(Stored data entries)
BEGIN

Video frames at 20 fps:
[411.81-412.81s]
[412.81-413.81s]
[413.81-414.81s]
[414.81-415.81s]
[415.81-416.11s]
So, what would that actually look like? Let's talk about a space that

END
BEGIN

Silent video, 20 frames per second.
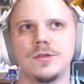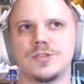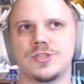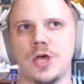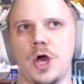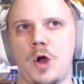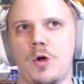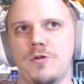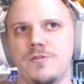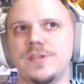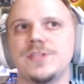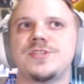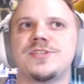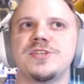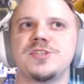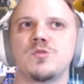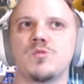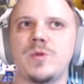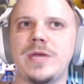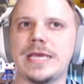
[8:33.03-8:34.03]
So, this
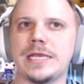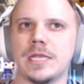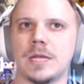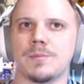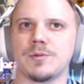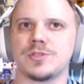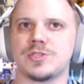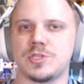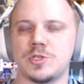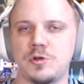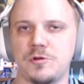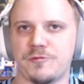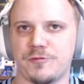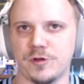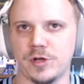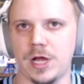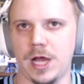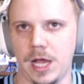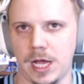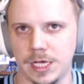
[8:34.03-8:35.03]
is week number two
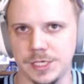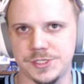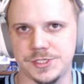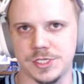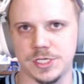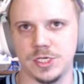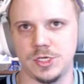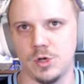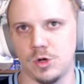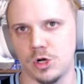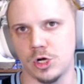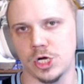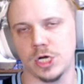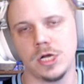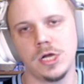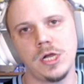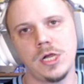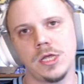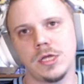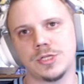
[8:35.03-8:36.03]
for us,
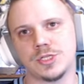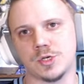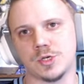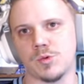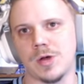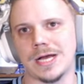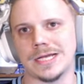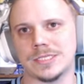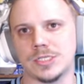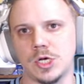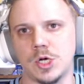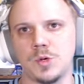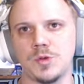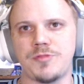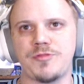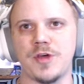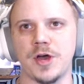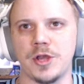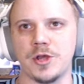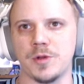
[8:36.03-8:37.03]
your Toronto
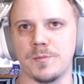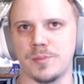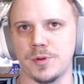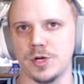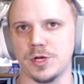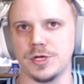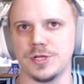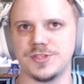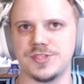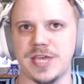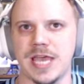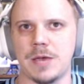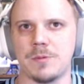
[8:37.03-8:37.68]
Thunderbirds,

END

:: Work item ::
Filter the entries down to the lines that hold "frames". Copy those lines.

:: Answer space ::
Video frames at 20 fps:
Silent video, 20 frames per second.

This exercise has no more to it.